Она дожидалась, когда мир, непрошеный, хлынет в нее, но до сих пор не дождалась начала прилива. А вдруг он не текучий, а жесткий, как картина в раме? Вдруг он, как муха, равнодушен к собственной смерти? Все равно. Она хотела освободиться от рефлексии. Она верила: смертная строка снизойдет к ней внезапно. «Упали мертвыми птицы, но кто на лету их видел?» Может, эта? Ничего, что она выдернута из сонета. Мухи могут попасть в стихотворение только в виде слова. «Черны были птичьи крылья, глаза навеки закрыты. И кто теперь отгадает, какой они были породы?» Каждая ночь стекала с небес, как дождь, и лилась по свесу крыши, и расстилалась по подоконнику. Отец шевелился где-то в доме. Пусть шевелится, а она послушает. «Быстро стекает, как с листьев роса». Звук к утру утихнет.

Мама под землей. Сколько там народу, почему бы и ей не… Отец ждет меня на соевом поле. Я должна принести ему лопату, такую же плоскую, как я. И почти такую же изношенную и жесткую. Могила мамы ничем не отмечена. Но ведь сколько других людей лежит безвестно в безымянных могилах. Можем ли мы услышать, как мама шевелится под всеми слоями покровов, пытаясь распрямить согнутые колени? Каково это – находиться в смерти с согнутым коленом? Он ни за что не поставит знак над могилой. Могильный холмик постепенно оплывет, сольется с почвой. Порастет сорными травами. Быть может, черная ежевика оплетет его, как в стихах у Бишоп. Шаги мои по мягкой земле беззвучны.

Эмма ударила отца лопатой между лопаток плашмя. Ударила изо всех сил, но вряд ли сил этих было достаточно для серьезного повреждения. Она услышала, как что-то ухнуло в его легких, и он упал ничком, лицом в землю. Эмма отбросила лопату как можно дальше, на несколько футов. Ну, подумала она, что ты теперь видишь? Или ты никогда не видел ничего, кроме грязи?

Эмма не думала, что удар, задуманный как знак протеста, может иметь роковые последствия. Она легко понеслась к дому, как отпущенный на волю воздушный шарик. Вот в чем разгадка: ярость искупает. Что еще? Вечер.
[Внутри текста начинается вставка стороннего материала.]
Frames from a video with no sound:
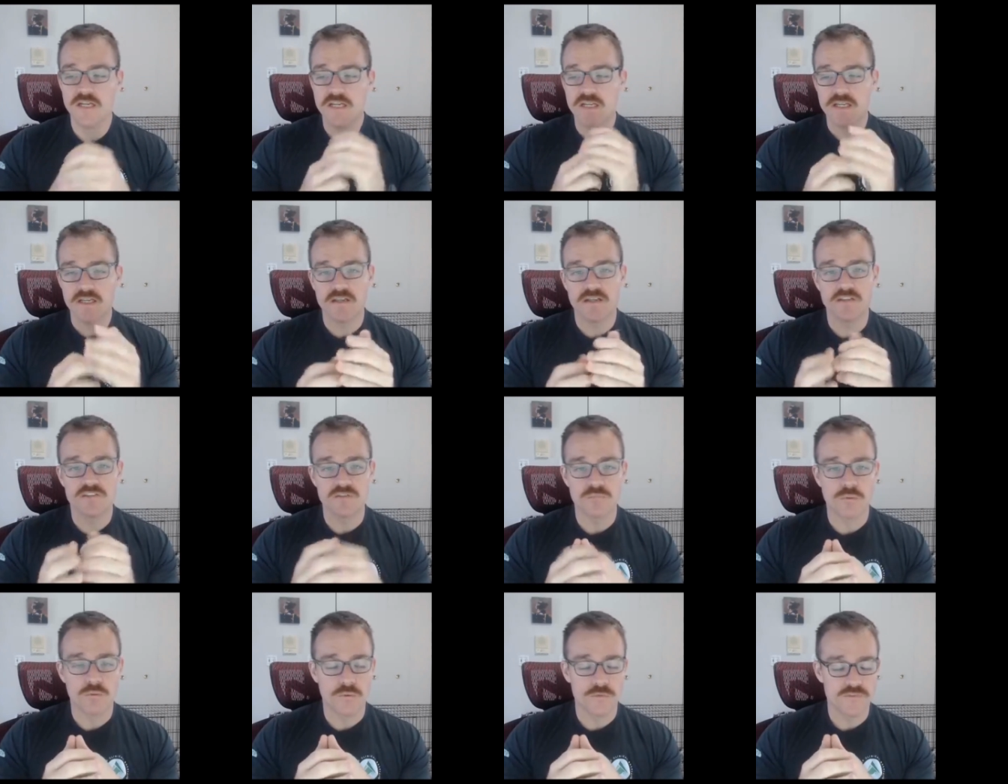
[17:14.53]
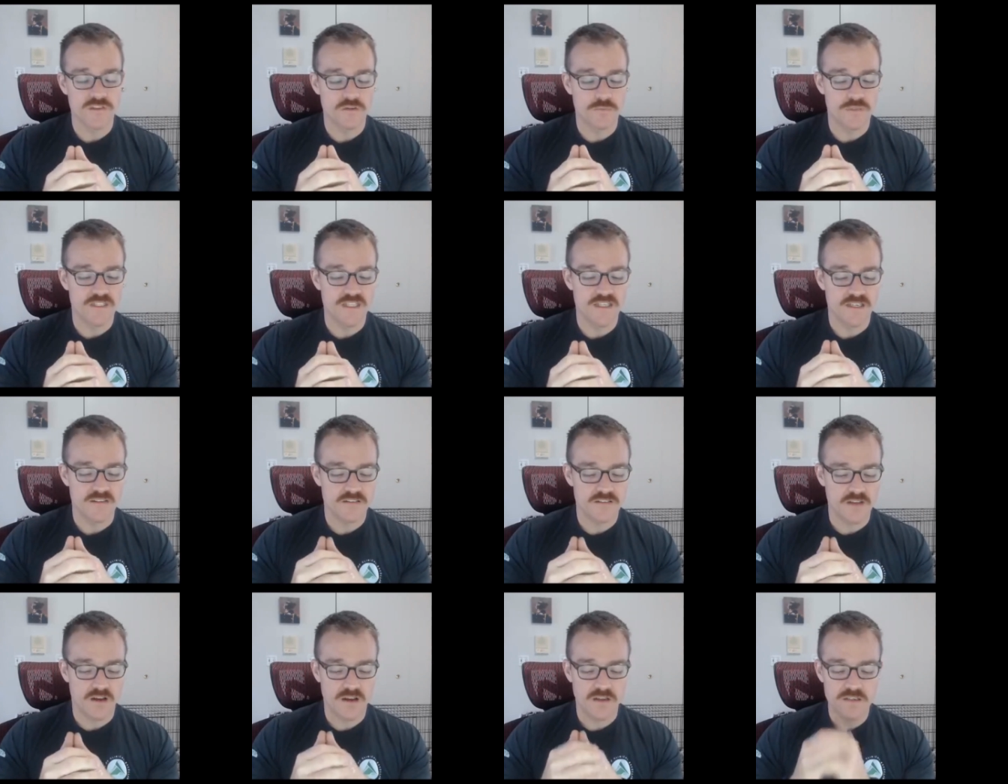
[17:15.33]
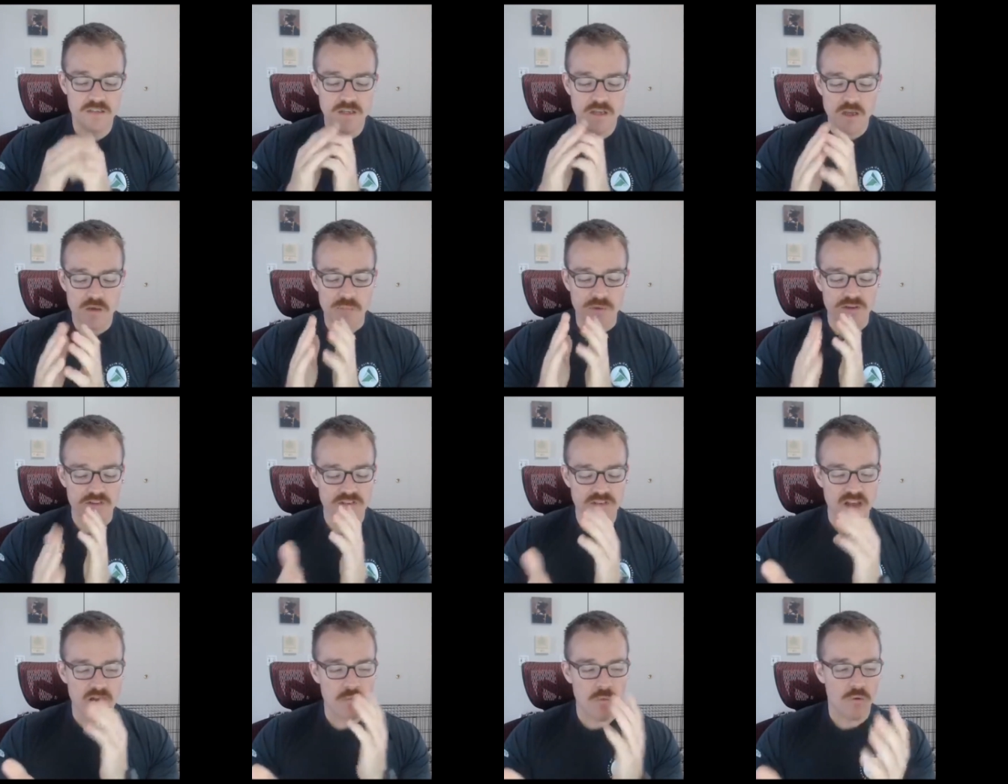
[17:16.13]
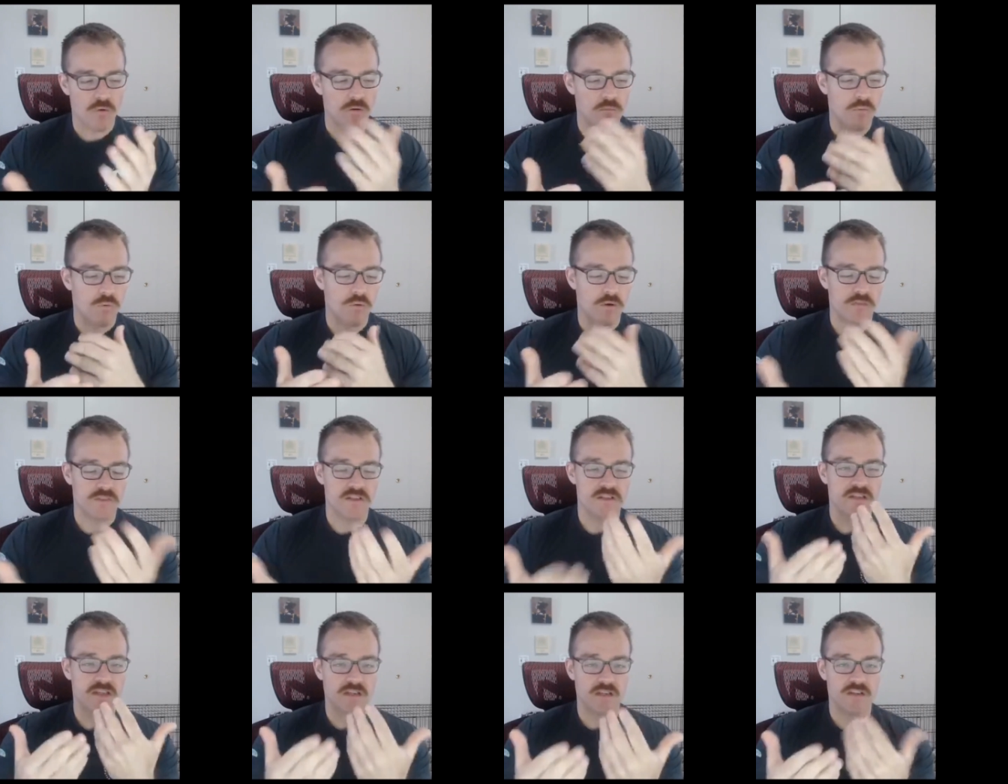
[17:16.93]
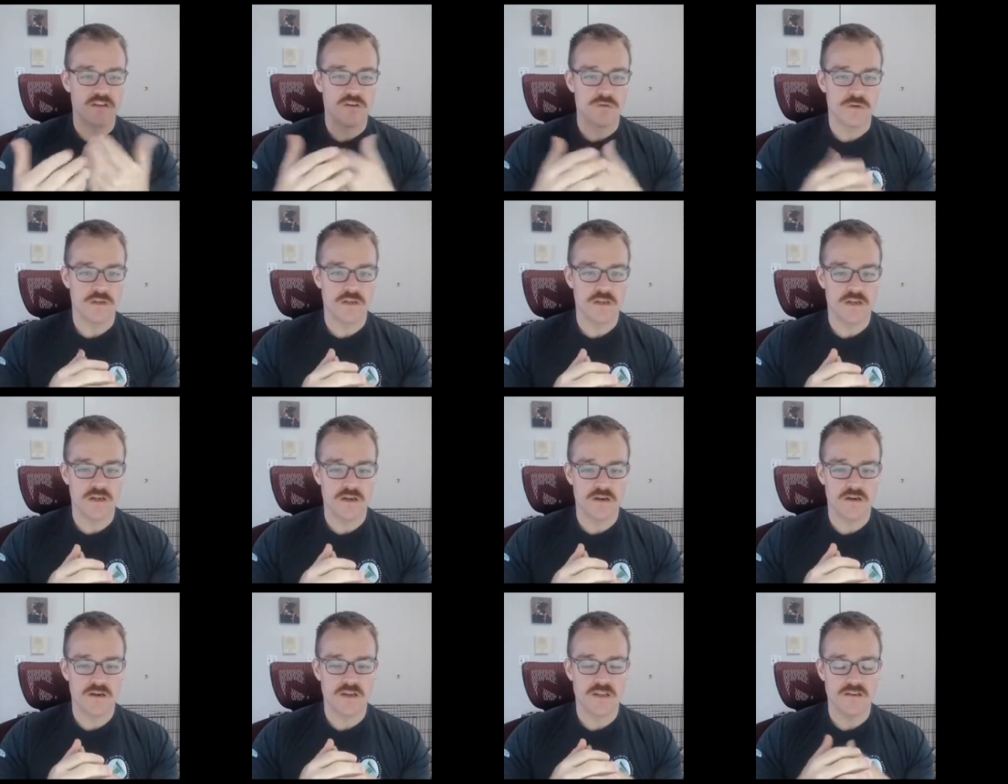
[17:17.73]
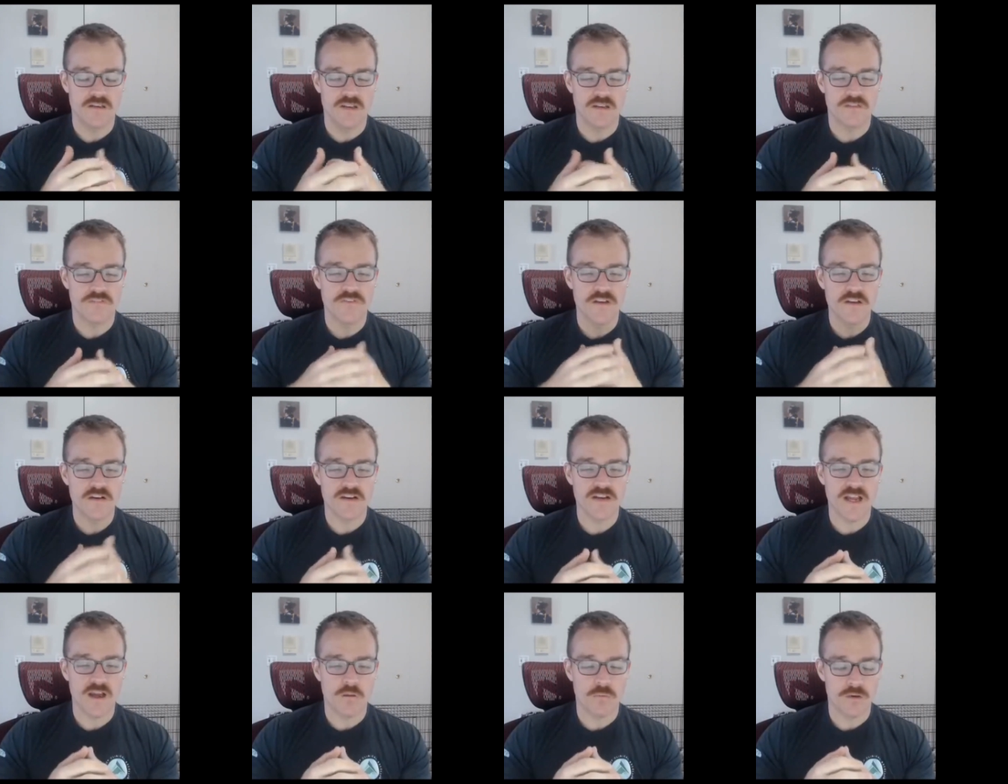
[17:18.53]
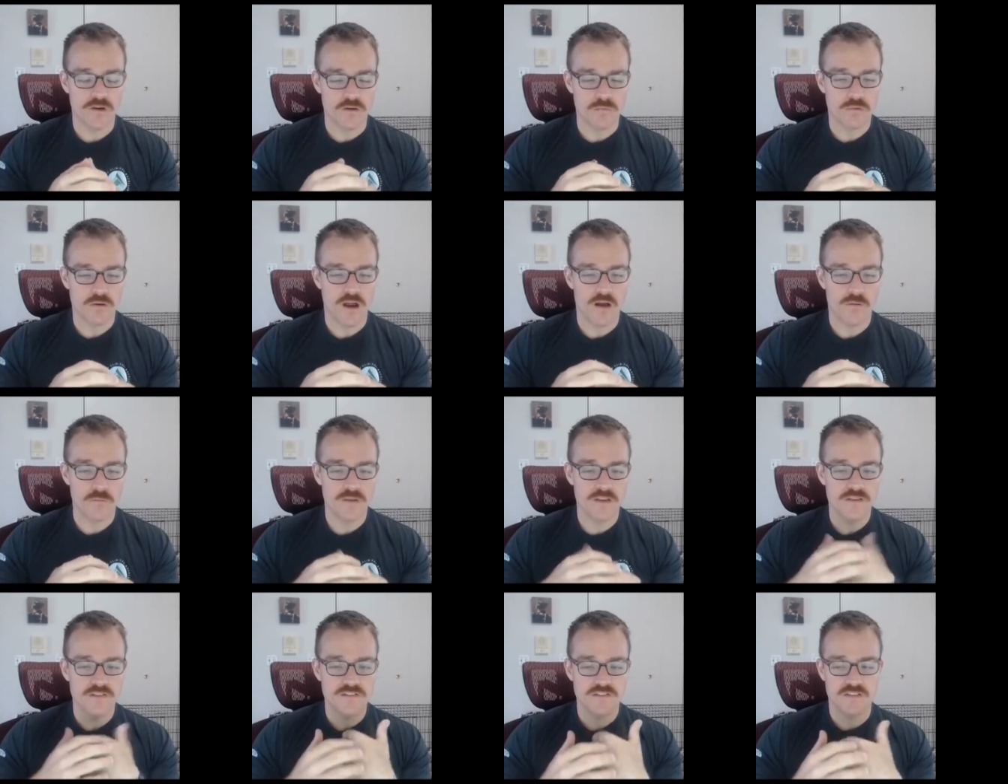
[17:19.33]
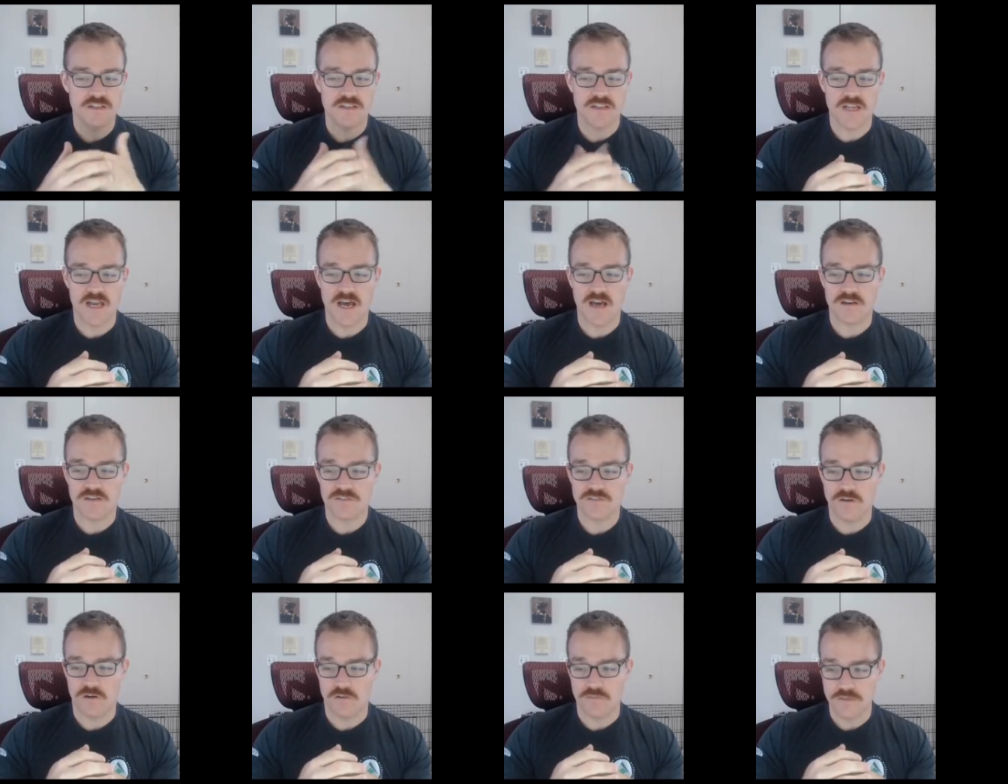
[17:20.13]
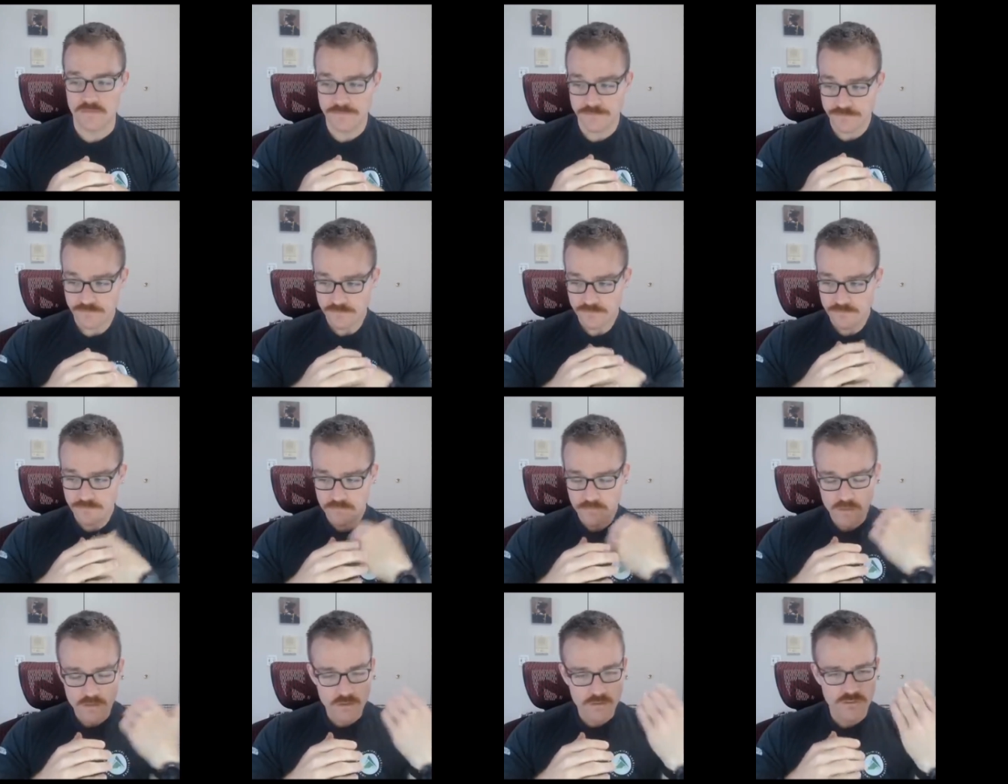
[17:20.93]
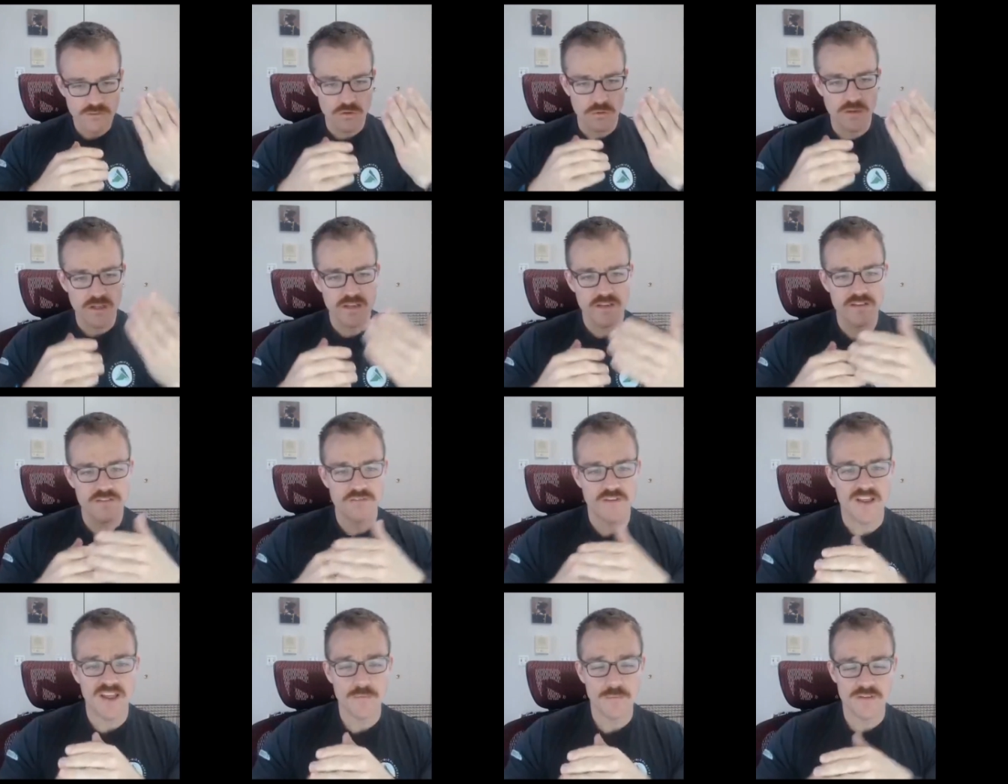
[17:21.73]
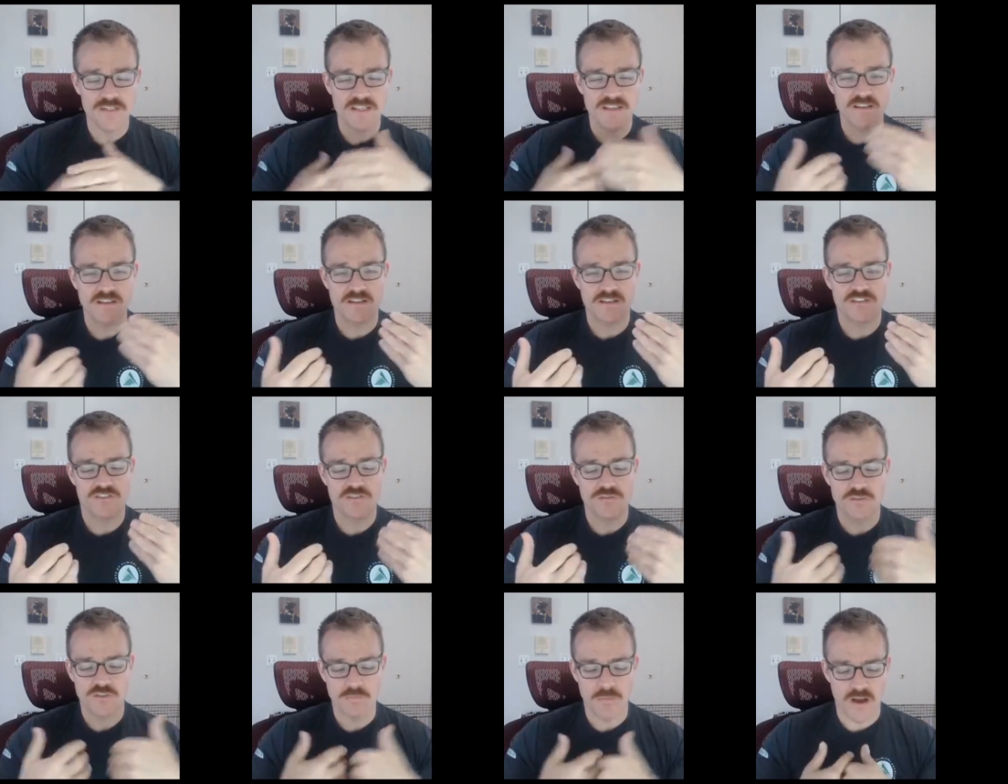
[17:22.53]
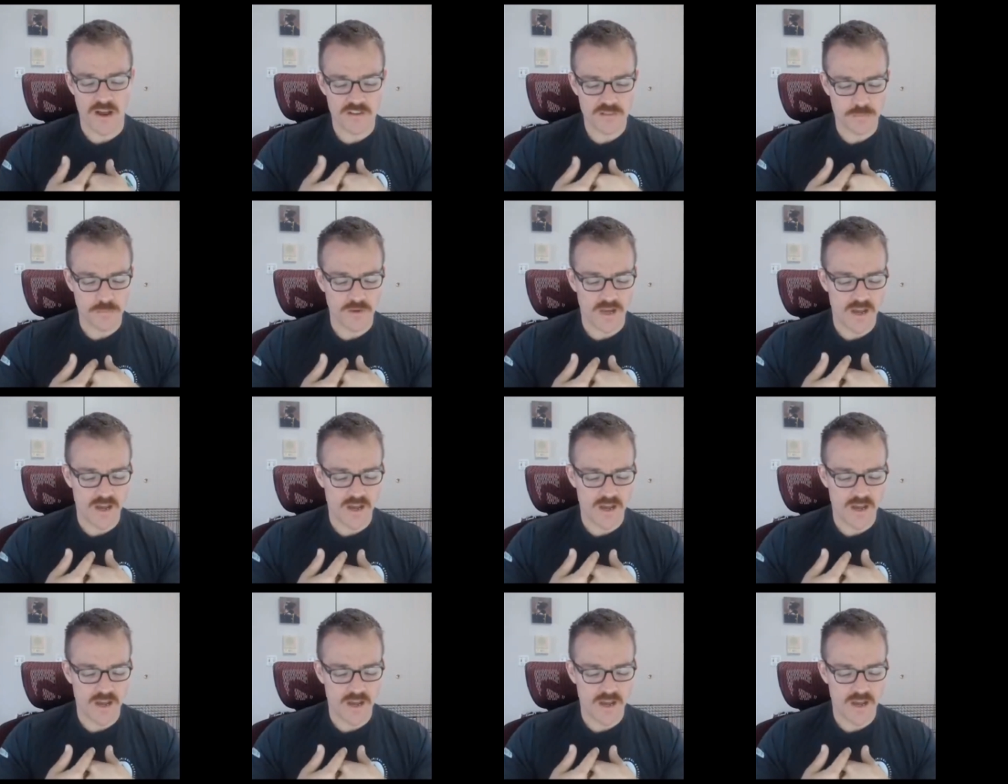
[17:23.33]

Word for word: It is important that we get it done, but it's not more important than getting you in here and, and figuring out what your problem is and, and how to solve it. So it is valuable to get it done as soon as possible.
И вечер настал. Пали мертвые птицы. Его нашли в поле. Она не тосковала по нему ни минуты. Ни минуты не беспокоилась из-за того, что он рассердится и сорвет злобу на ней, такой нахальной девчонке, что ударила горюющего папочку по спине. Его нашли в поле, лежащим лицом в грязи после сильного дождя. Разрыв сердца. Многие любят кукурузу со сливками. Падали темные капли. Поле было все в колеях и лужах. Эмма всматривалась все пристальнее сквозь колечко шнурка, обмотанное ниткой. И чувствовала течение. Мир – жидкость. Я лишилась веса. Я одинока, ведь правда?

как облако

Эмма боялась Элизабет Бишоп. Эмма воображала, как Элизабет Бишоп лежит голая рядом со столь же голой Марианной Мур и как соприкасаются кончики их носов и соски; Эмма думала, что весь набор чувств, когда-либо испытанных обеими поэтессами в их одиноких и одухотворенных жизнях, сказывается при соприкосновении их тел, а именно, когда эти тела целуются. Сама Эмма была почти бесплотна, как эфир, когда-то люди дивились прозрачности ее кожи; казалось, что кости ее просвечивают, словно тень или силуэт дерева, лишенного листьев.

Некоторые сны забываются. Но теперь Эмма Бишоп припомнила их все со счастливой улыбкой. Собирать ягоды в лесу, смотреть на черные ягоды, свисающие с веточки, и думать: не бери их, они могут быть ядовитыми… волнующее слово… яд… для нас. Элизабет Бишоп говорила «заряженные деревья», словно они могут выстрелить, как ружье. Наконец-то… наконец… наконец, подумала она: «С чем сравнить мне цветок, увядая, рождающий семя?»

точка на месте, где скончалась муха.